EXERCISE DESCRIPTION: Each record that follows is to be duplicated exactly, though its pictures are not.

Dataset excerpts
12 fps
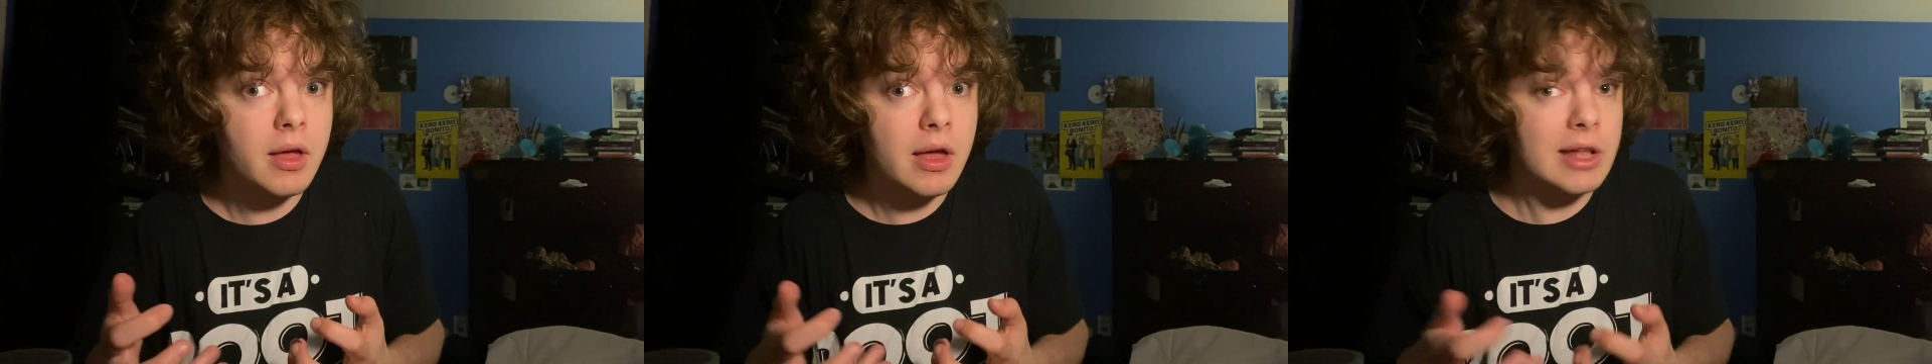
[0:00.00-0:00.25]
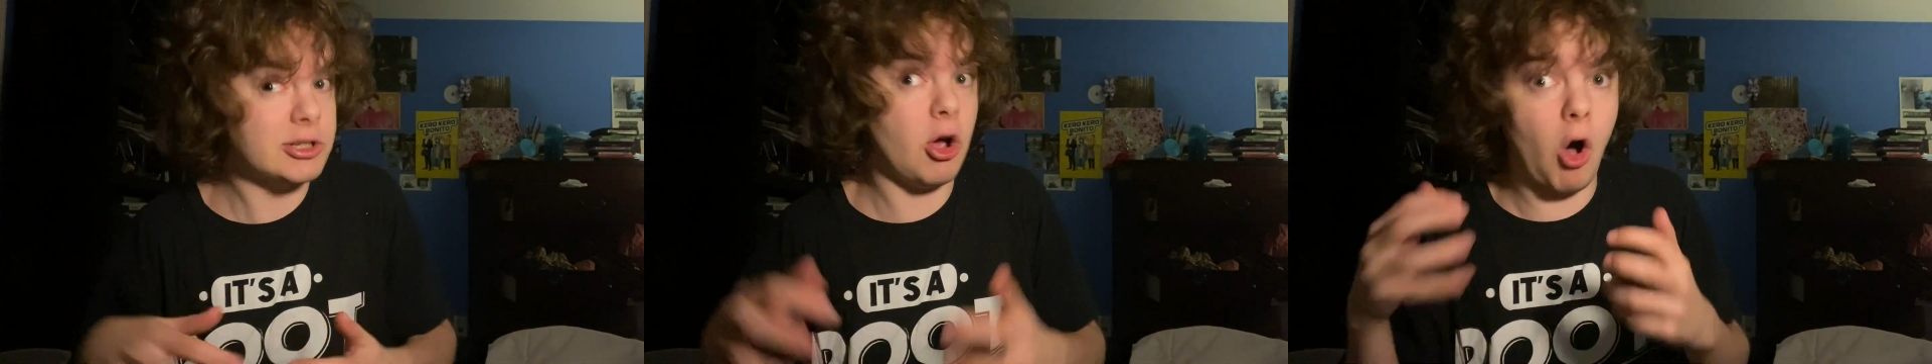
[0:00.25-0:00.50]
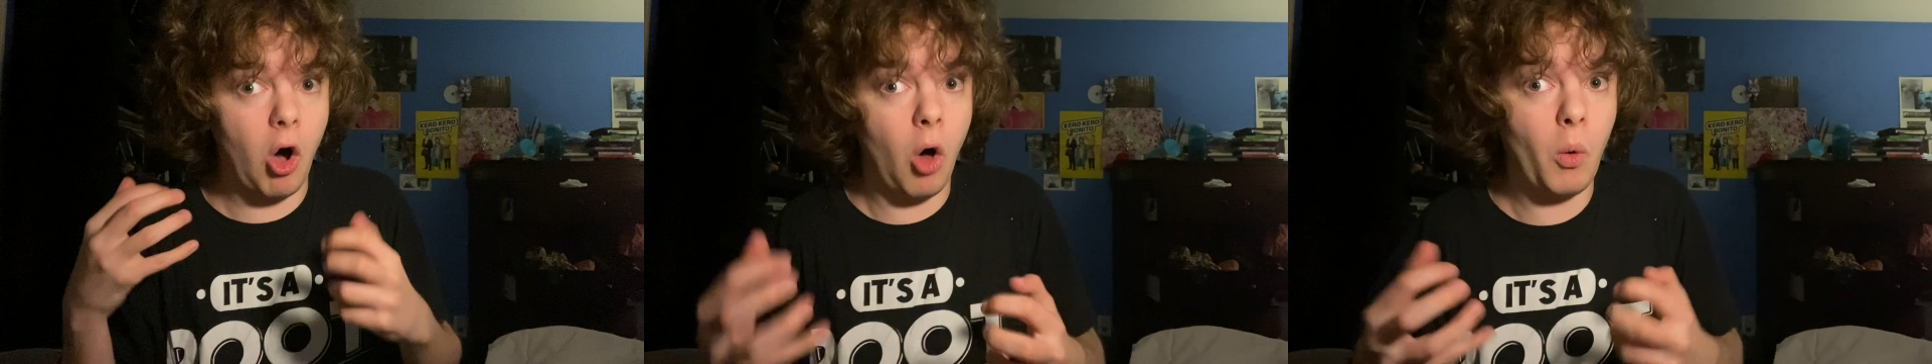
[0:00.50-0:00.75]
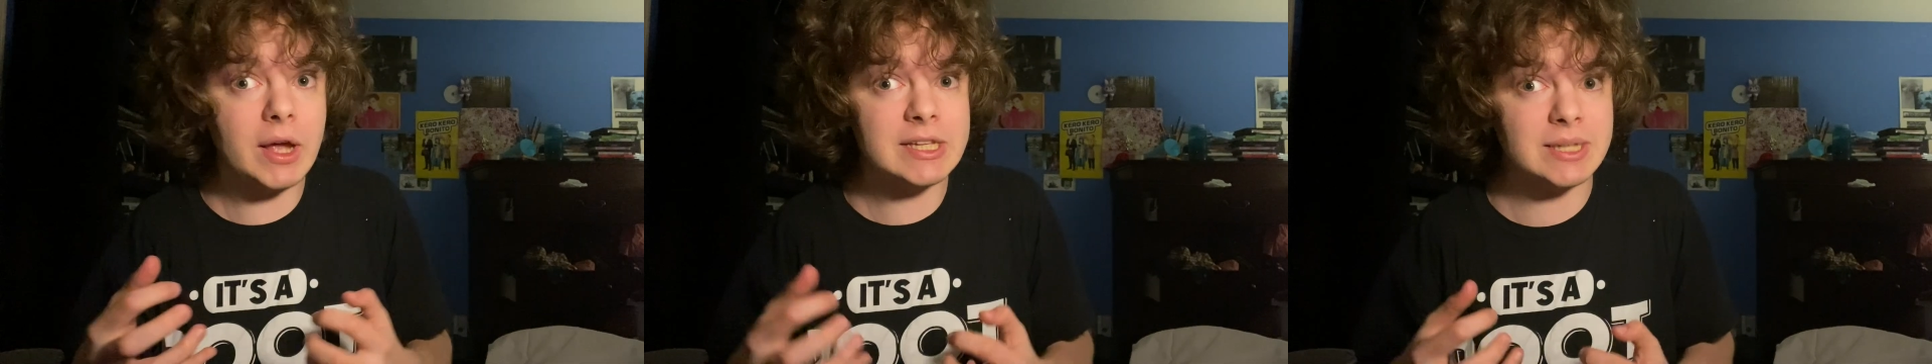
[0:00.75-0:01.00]
It's
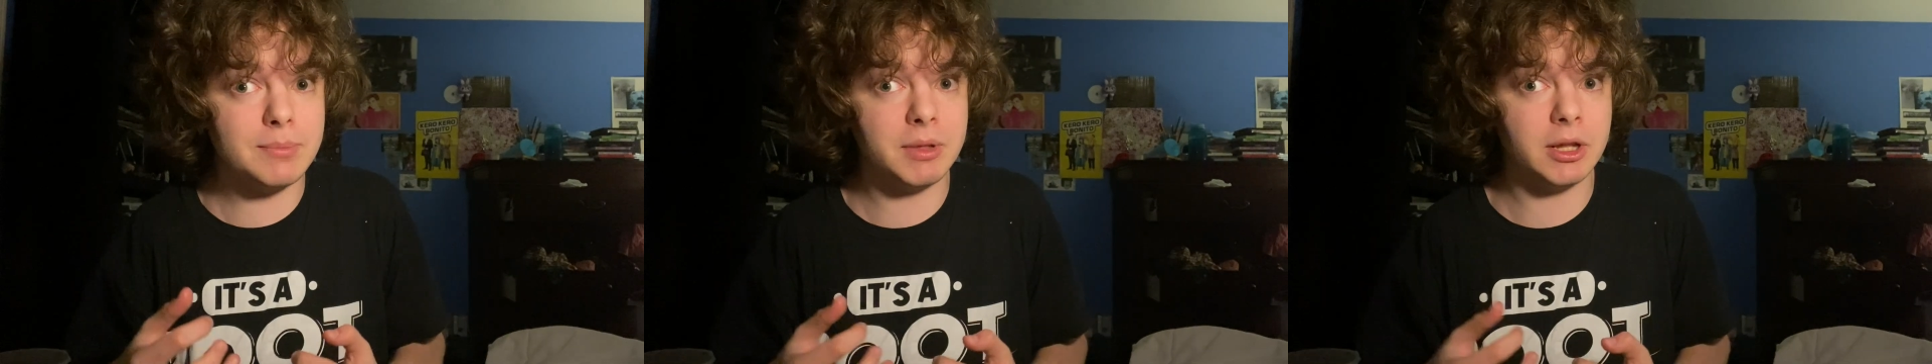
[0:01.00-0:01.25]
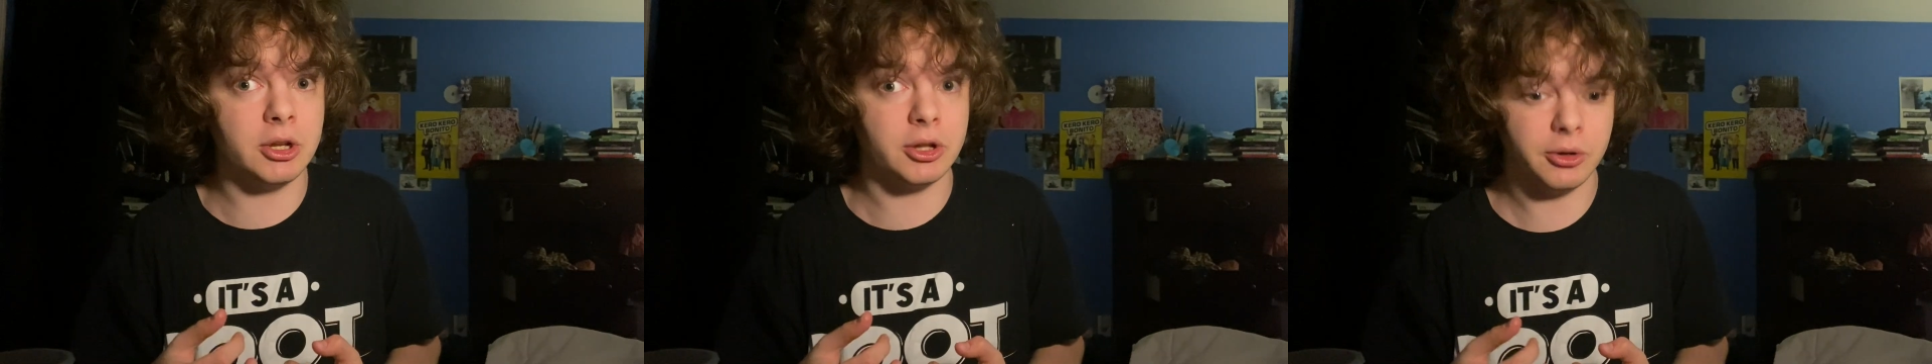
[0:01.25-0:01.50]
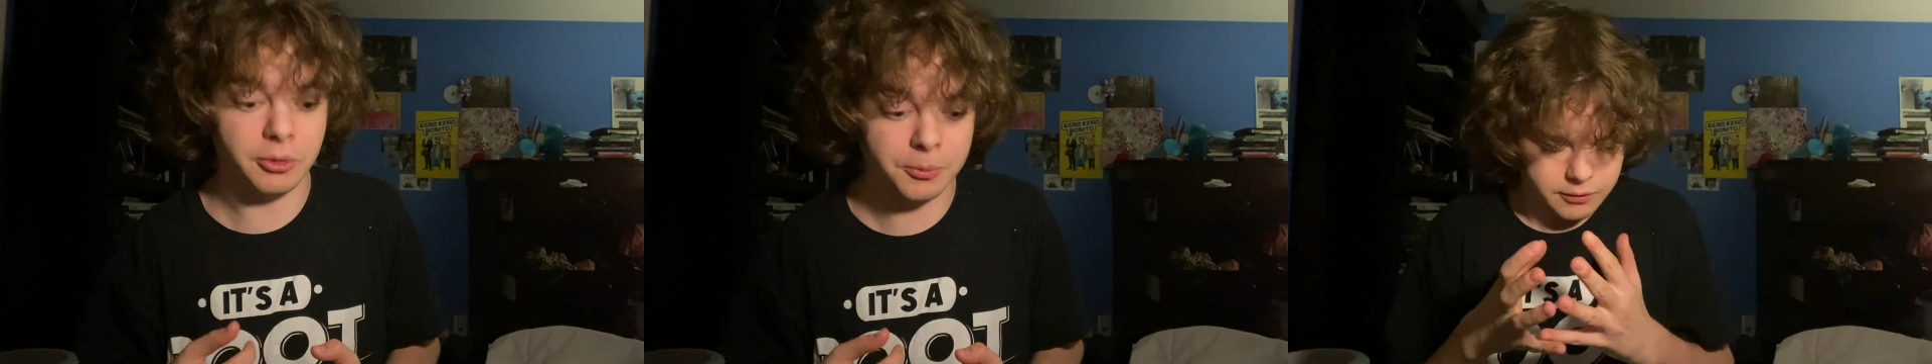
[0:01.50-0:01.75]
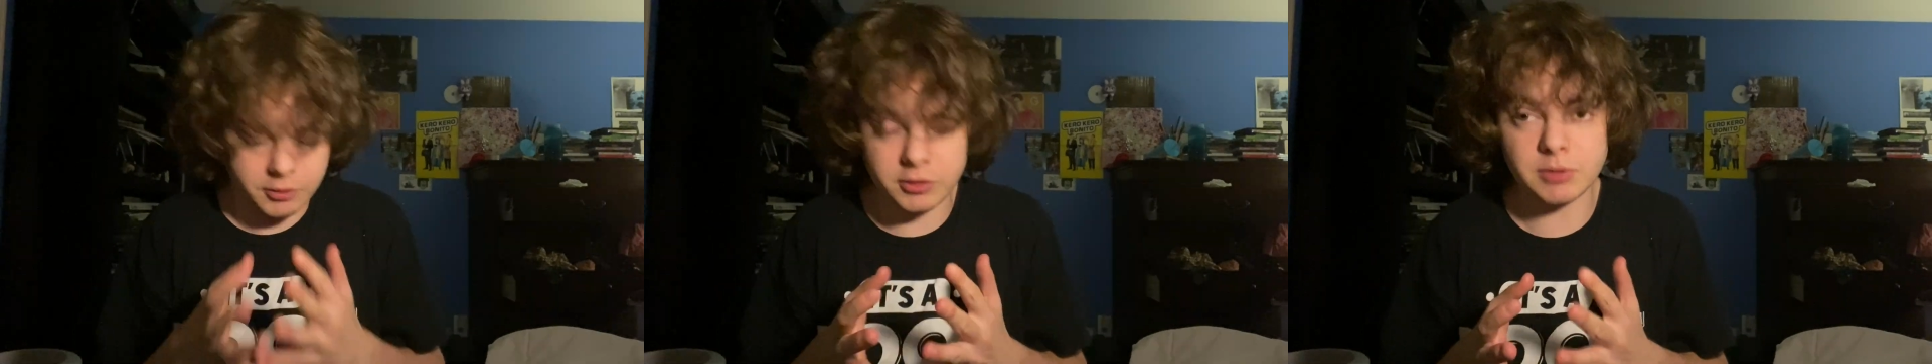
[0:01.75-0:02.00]
always something new.
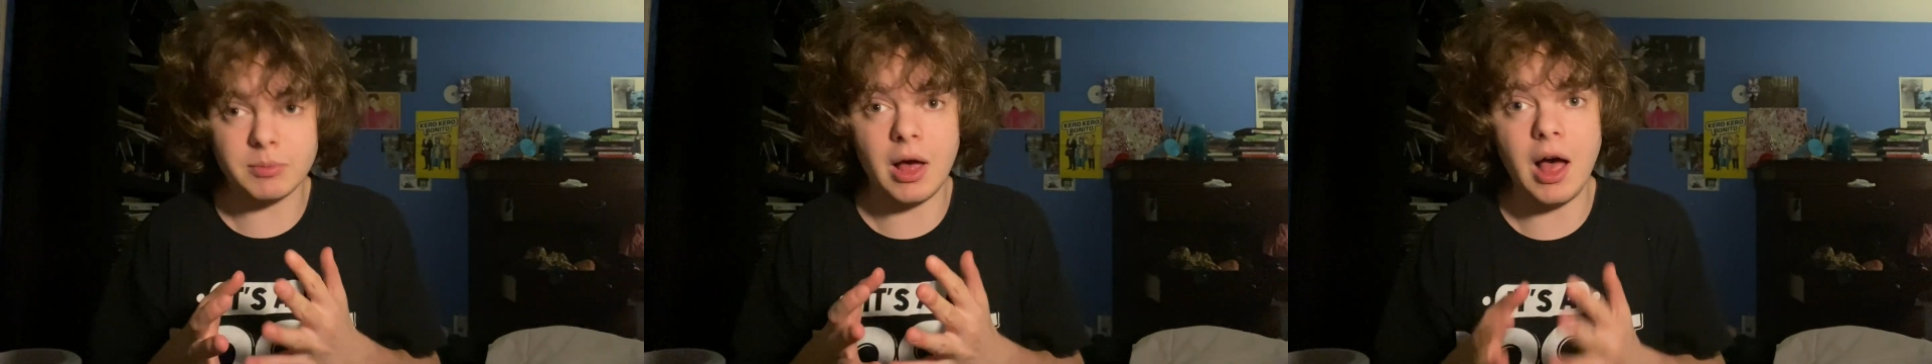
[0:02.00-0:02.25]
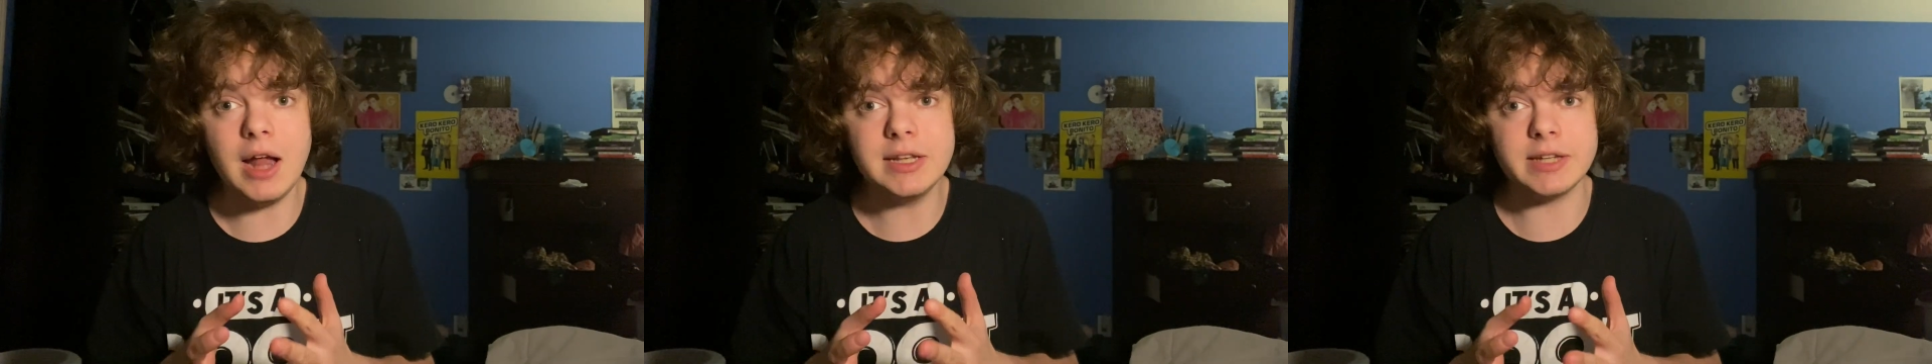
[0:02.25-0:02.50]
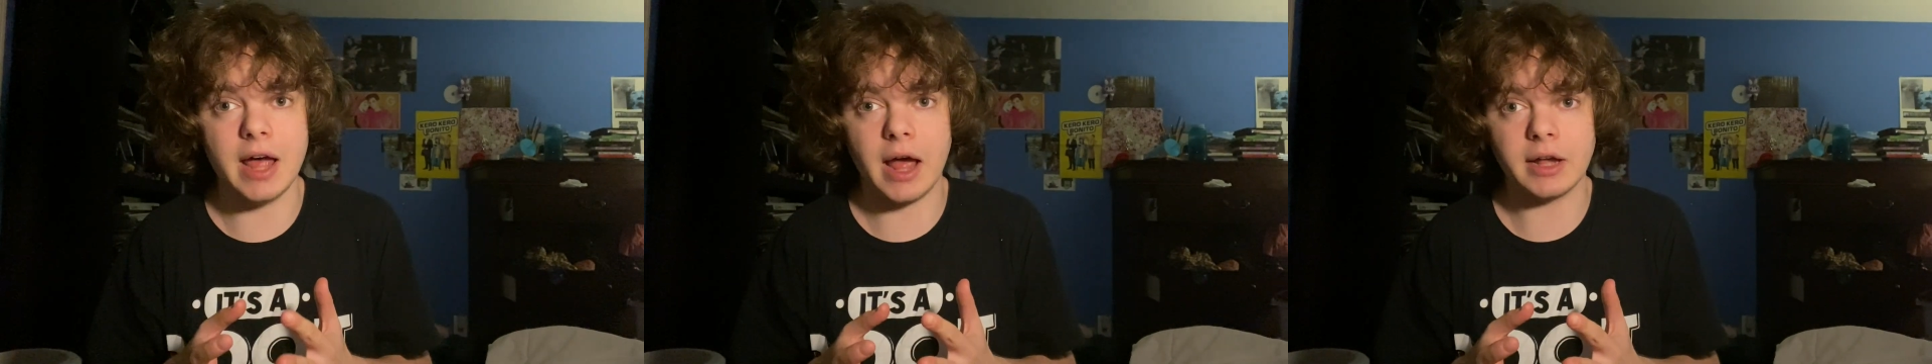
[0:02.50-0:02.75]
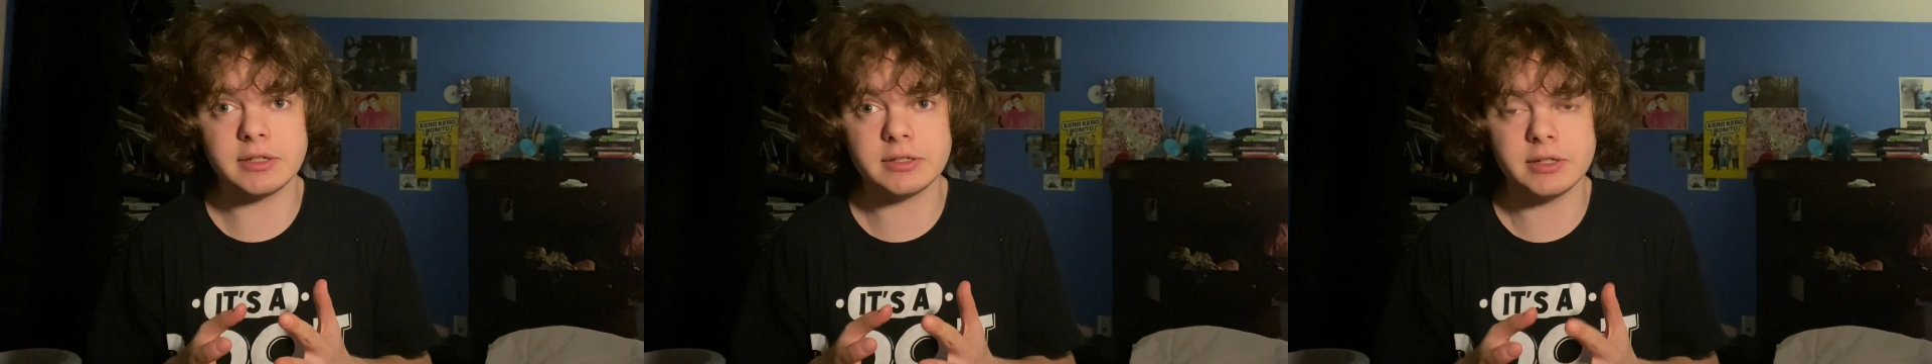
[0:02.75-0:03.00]
For some
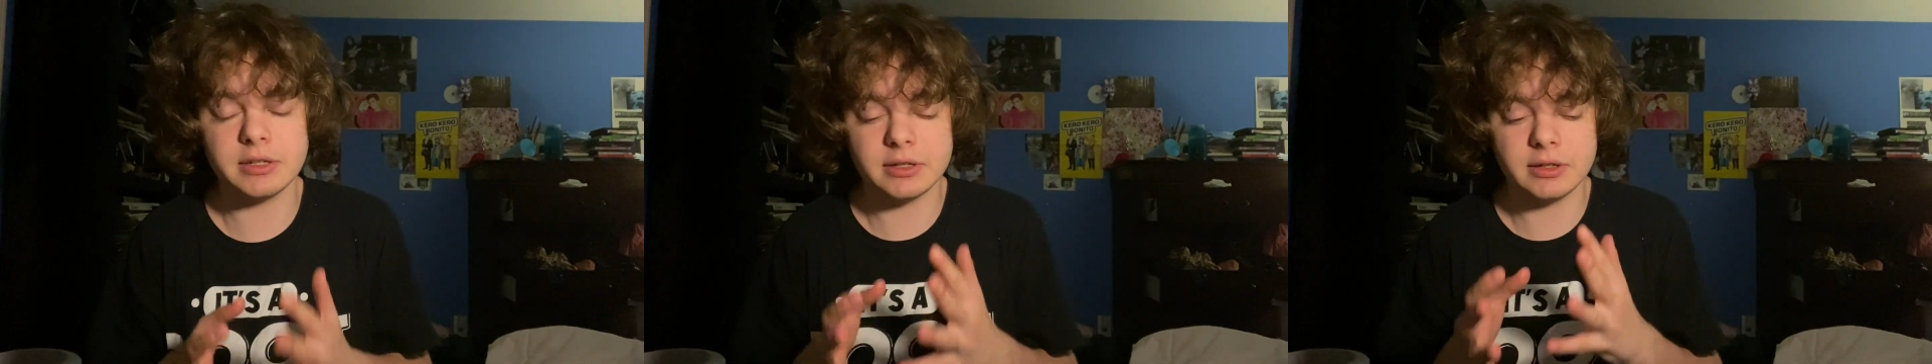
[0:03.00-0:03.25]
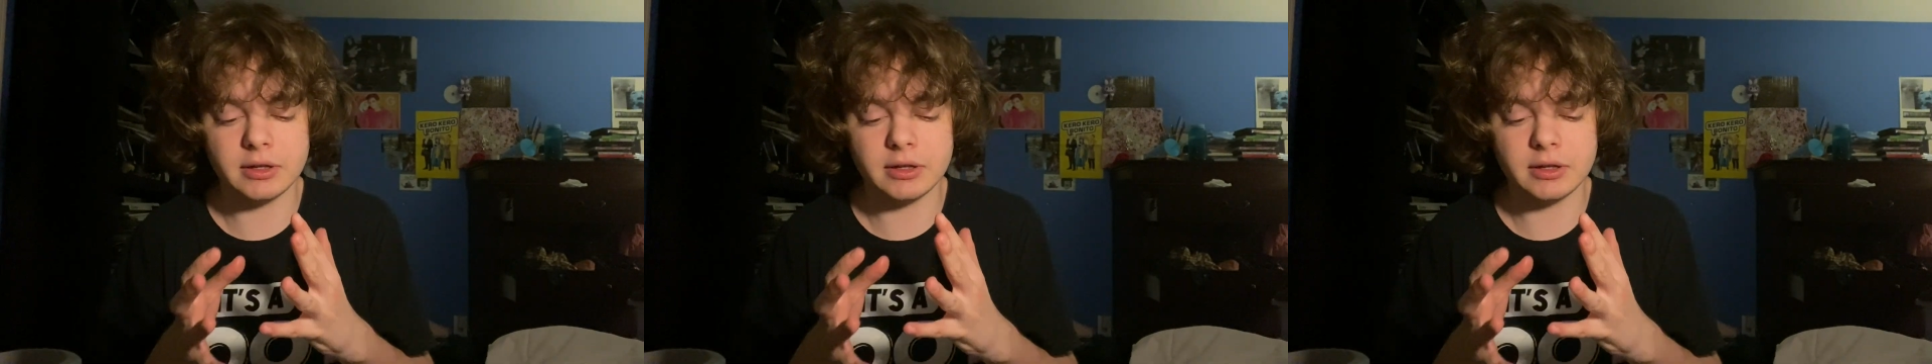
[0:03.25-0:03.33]
context,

WRITTEN SOLUTION:
12 fps
[0:00.00-0:00.25]
[0:00.25-0:00.50]
[0:00.50-0:00.75]
[0:00.75-0:01.00]
It's
[0:01.00-0:01.25]
[0:01.25-0:01.50]
[0:01.50-0:01.75]
[0:01.75-0:02.00]
always something new.
[0:02.00-0:02.25]
[0:02.25-0:02.50]
[0:02.50-0:02.75]
[0:02.75-0:03.00]
For some
[0:03.00-0:03.25]
[0:03.25-0:03.33]
context,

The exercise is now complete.